Work order:
Transcribe the records that follow in their entirety, omitting any pictures.

Supplied data:
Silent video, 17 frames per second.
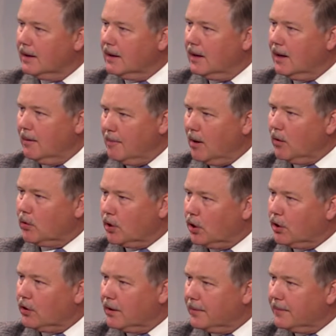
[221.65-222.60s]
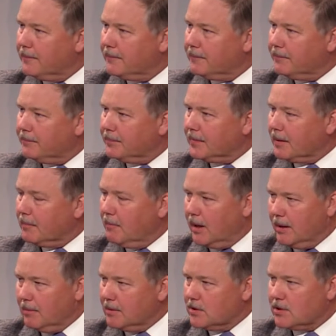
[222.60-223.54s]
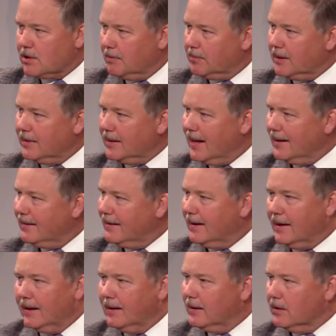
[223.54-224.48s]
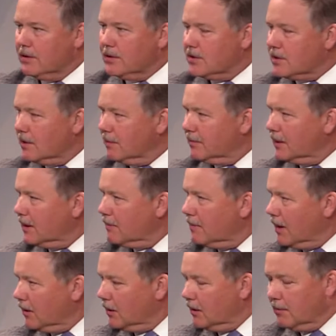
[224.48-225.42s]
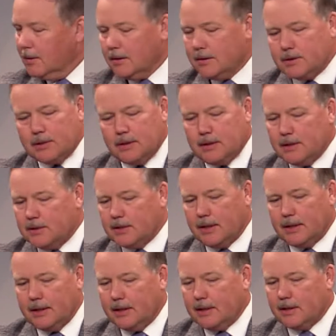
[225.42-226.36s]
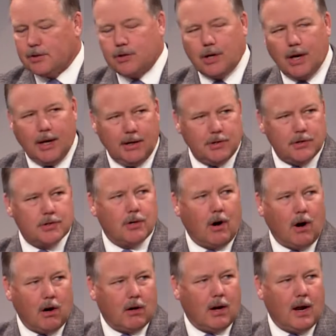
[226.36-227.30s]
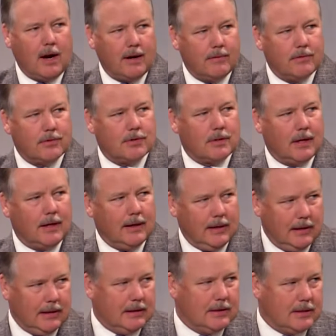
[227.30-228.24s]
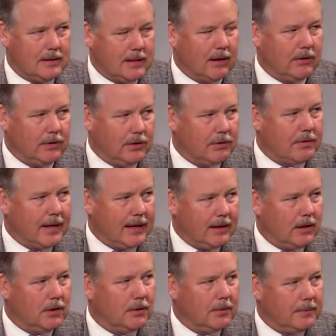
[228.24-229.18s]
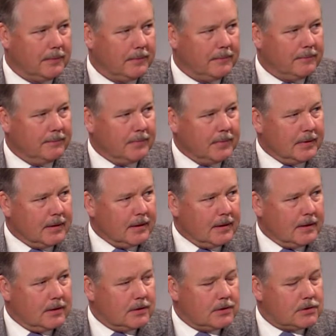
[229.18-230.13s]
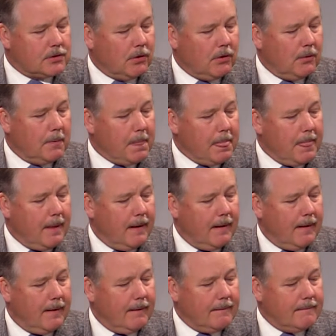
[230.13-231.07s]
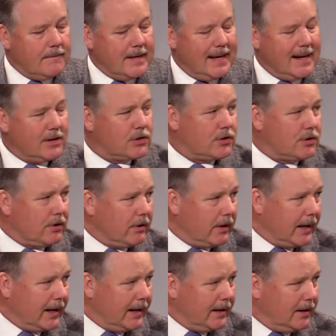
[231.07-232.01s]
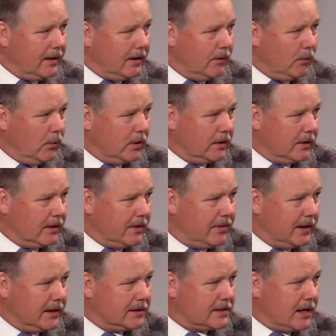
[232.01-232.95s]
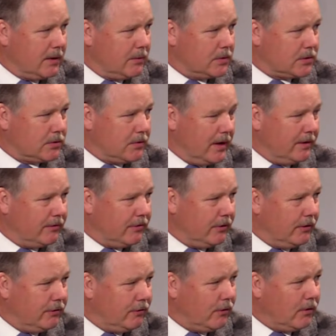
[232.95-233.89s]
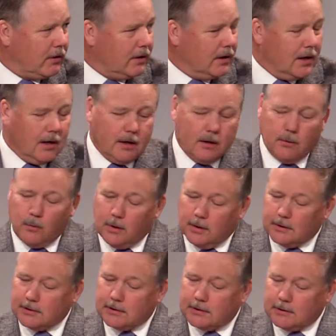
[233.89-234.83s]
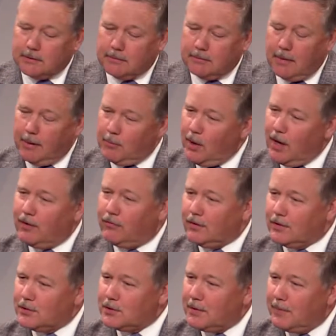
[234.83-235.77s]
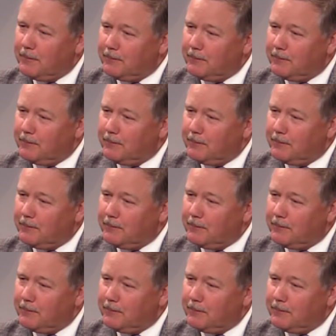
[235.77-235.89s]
about her might have been something that day or just something about her, but said, It has changed our lives, and I needed to tell you thank you. So, uh, yesterday, one of the things I was grateful for was my breakfast.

Solution:
Silent video, 17 frames per second.
[221.65-222.60s]
[222.60-223.54s]
[223.54-224.48s]
[224.48-225.42s]
[225.42-226.36s]
[226.36-227.30s]
[227.30-228.24s]
[228.24-229.18s]
[229.18-230.13s]
[230.13-231.07s]
[231.07-232.01s]
[232.01-232.95s]
[232.95-233.89s]
[233.89-234.83s]
[234.83-235.77s]
[235.77-235.89s]
about her might have been something that day or just something about her, but said, It has changed our lives, and I needed to tell you thank you. So, uh, yesterday, one of the things I was grateful for was my breakfast.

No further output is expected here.